It’s hard to know where to start because there are so many thoughts in my head. Like scraps of paper, constantly spinning away on a fresh gust of wind. I feel like I have a lot to process, but it’s hard to find an answer when you don’t even know the question. Well, first of all, I guess I’ll say Happy New Year once again! I can’t believe it’s January 1st, 2022. Recently, I’ve been listening to a lot of podcasts, which believe it or not is entirely new to me. I’ve listened to plenty of podcasts for work, but never for leisure. Specifically, I’ve been listening to The Sensual Revolution with Marlee Liss, and The Struggle is Real with Justin Peters. They’re both very good (in my opinion) and I find them both thoughtful and thought-provoking. I never really thought I would enjoy podcasts, but as it turns out, I was wrong. In fact, I’ve started listening to podcasts instead of music while I work out.
I miss having clarity in my life. I feel like I used to know what my purpose was, and where I was headed, and now I have no clue. I only know that I want that sense of purpose and direction back. The sixth season of Queer Eye came out yesterday, and I honest-to-god sat down and made a spreadsheet on how to “Queer Eye My Life” because I’m just so sick of this inertia. What I’ve found so far is this:
|Queer Eye My Life 2022||What do I want/need?||How do I get it?|
|Jonathon (Grooming)||I want to grow out my hair, I need to take care of my skin and wear spf.||Time and patience. Do research and then go buy some spf for my face.|
|Antoni (Food)||More experience cooking different meals.||Try out cooking new meals from my cookbooks until I find some favourites to make on a regular basis.|
|Karamo (Culture)||I need to take care of my mental health and go to therapy. Plus do some self-reflection on my purpose and goals.||Research the affordable therapy network and get a job with a stable enough income that I can afford it. Journaling.|
|Tan (Fashion)||A wardrobe I love with clothes that fit me.||Get a job with a stable enough income that I can afford to curate a wardrobe I love.|
|Bobby (Design)||A space I love with basic furniture that I love.||Get a job with a stable enough income that I can afford to live in a nicer space with my partner and buy the furniture we want.|
I’m sure I’ll add to it as time goes on, but it’s a start. I really want to improve all aspects of my life, and I just felt like I needed to do something that was a step in that direction. Now of course, as you can see, there’s one issue. At least three of the five different areas depend on my finding a job with a stable enough income that I can afford to expand in those areas of my life. Kind of sobering, especially when you consider that getting a job is only partially within my control. I can send out all the resumes I want, make all the calls I want, and put myself out there as much as I want, and it still won’t matter without the participation of at least one other person.
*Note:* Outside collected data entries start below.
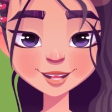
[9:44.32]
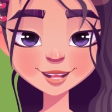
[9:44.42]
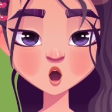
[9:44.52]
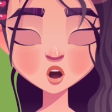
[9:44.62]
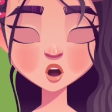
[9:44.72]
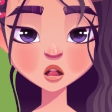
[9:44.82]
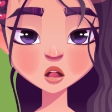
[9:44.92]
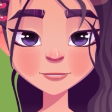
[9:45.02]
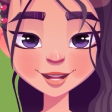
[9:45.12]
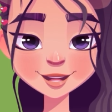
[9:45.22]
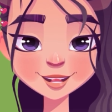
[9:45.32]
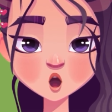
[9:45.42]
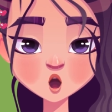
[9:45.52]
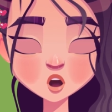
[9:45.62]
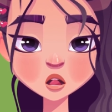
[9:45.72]
The younger brother does
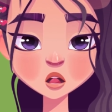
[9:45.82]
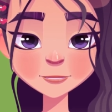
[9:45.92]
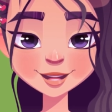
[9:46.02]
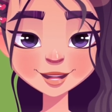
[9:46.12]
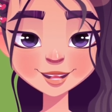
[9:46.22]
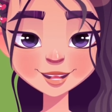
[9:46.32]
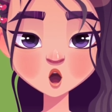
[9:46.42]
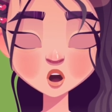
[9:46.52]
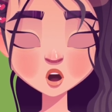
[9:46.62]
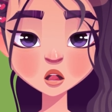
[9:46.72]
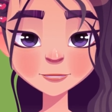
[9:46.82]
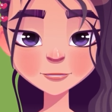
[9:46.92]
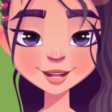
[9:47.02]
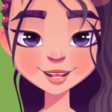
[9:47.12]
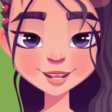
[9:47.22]
not reach the coast and arrives
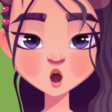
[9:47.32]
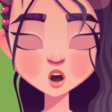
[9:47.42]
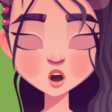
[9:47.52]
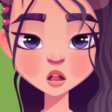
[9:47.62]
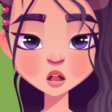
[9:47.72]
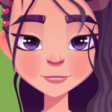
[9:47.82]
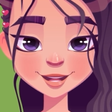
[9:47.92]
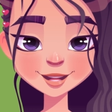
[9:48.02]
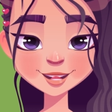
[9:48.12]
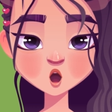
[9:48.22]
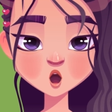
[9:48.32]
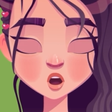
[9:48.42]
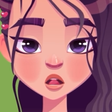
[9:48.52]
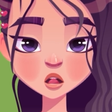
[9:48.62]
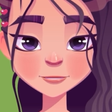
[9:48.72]
in the dark.
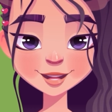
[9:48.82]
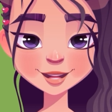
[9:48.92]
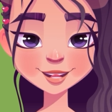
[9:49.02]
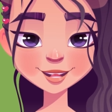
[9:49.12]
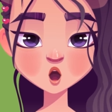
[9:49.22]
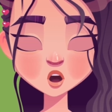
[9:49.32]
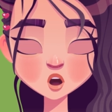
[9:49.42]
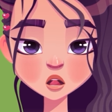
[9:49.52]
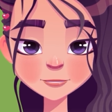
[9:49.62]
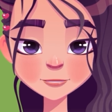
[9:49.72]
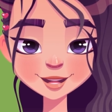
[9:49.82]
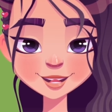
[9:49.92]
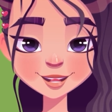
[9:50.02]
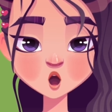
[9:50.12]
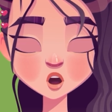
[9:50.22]
The overturned canoe hits the
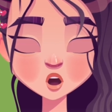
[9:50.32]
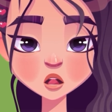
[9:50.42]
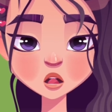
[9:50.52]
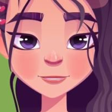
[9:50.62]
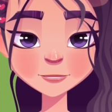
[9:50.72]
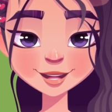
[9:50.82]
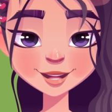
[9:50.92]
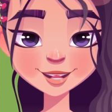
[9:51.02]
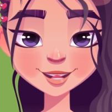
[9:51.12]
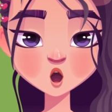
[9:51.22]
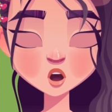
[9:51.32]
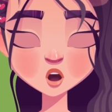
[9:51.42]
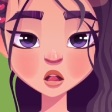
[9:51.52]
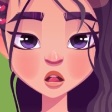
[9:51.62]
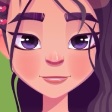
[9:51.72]
corrugated archway
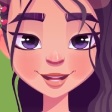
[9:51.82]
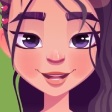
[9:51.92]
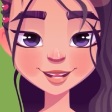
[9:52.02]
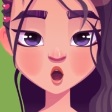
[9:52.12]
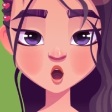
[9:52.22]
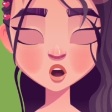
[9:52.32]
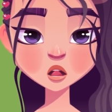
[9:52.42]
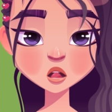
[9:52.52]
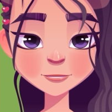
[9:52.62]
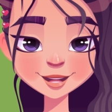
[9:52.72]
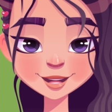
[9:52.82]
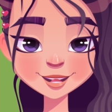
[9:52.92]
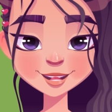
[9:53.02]
several times before being followed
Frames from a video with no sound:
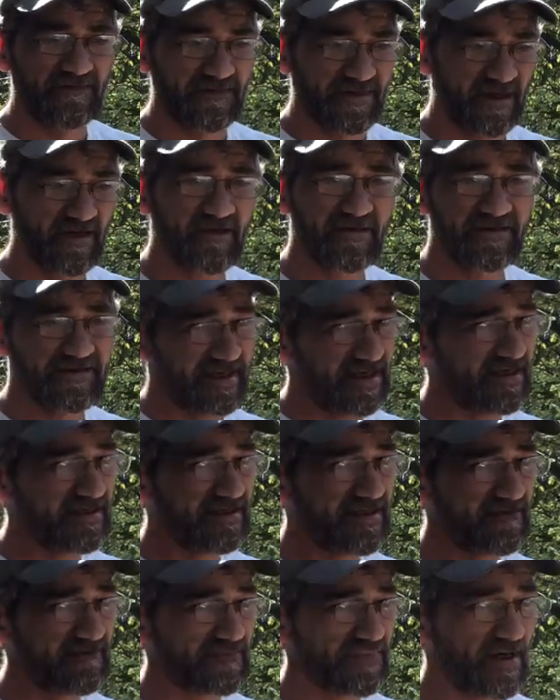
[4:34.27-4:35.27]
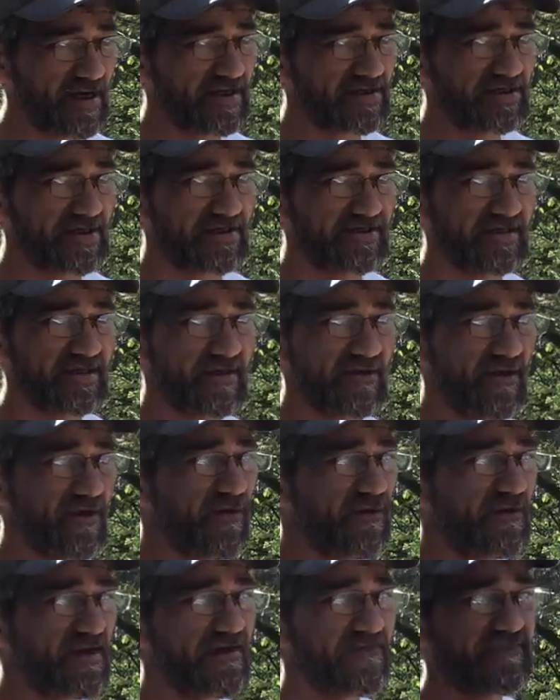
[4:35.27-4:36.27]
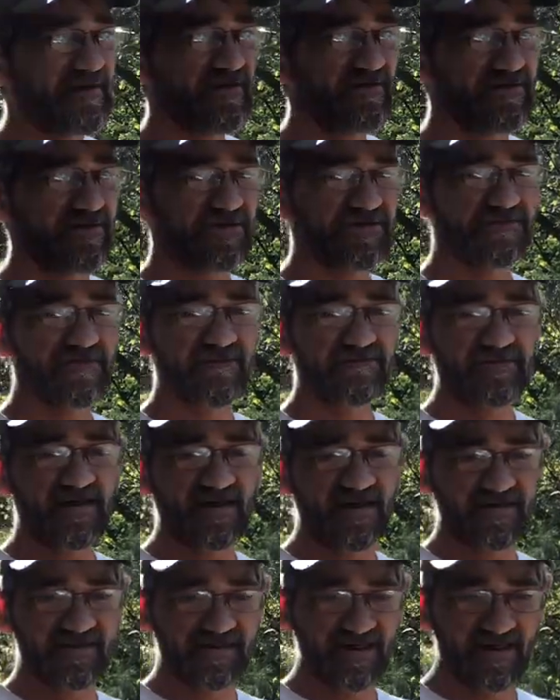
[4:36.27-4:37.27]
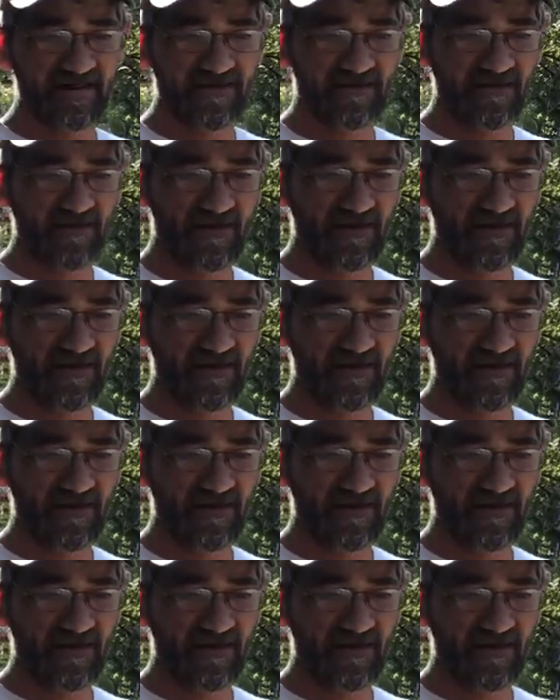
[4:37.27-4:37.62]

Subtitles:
they're decent brushes. They're a whole lot better than those 59-cent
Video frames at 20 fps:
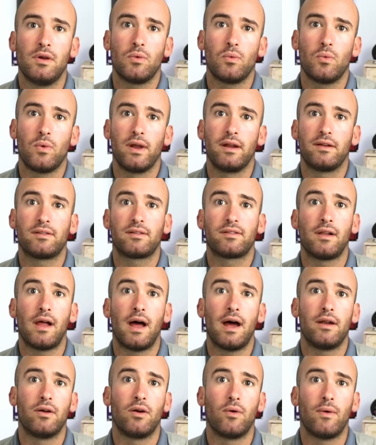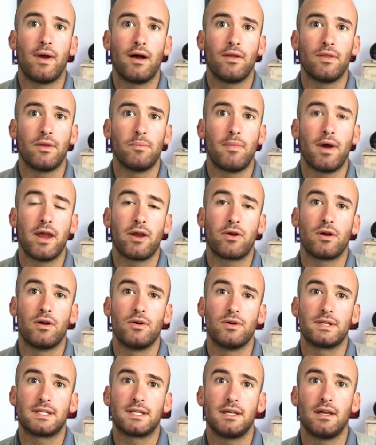which slot in around the
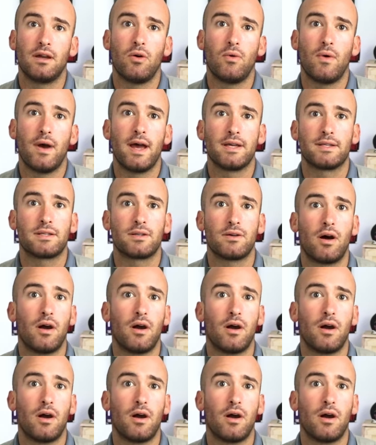micro COS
That said, I don’t like feeling like things are out of my control, so I’m going to pretend that with enough effort on my part, something will inevitably come through. And who knows, maybe that’s true.
To be honest, I’ve never had trouble finding work before, a privilege that I don’t take lightly. But as many, many people can tell you, looking for a full-time job is a much different experience, because most full-time jobs (even entry-level positions) want experience. Experience that I, among others, simply don’t have, because almost every entry-level position wants experience, so where are we supposed to get it? That’s not to say that I don’t have any experience in the workforce. I actually have quite a lot. But I’ve found that it’s not the type of experience these positions are looking for.
Anyways, enough of my lamenting. I’m determined to find something. I’m determined to change my life and improve it. I’m determined to figure out my goals and then work to achieve them.
Happy New Year y’all. Hope you’re having a great one so far.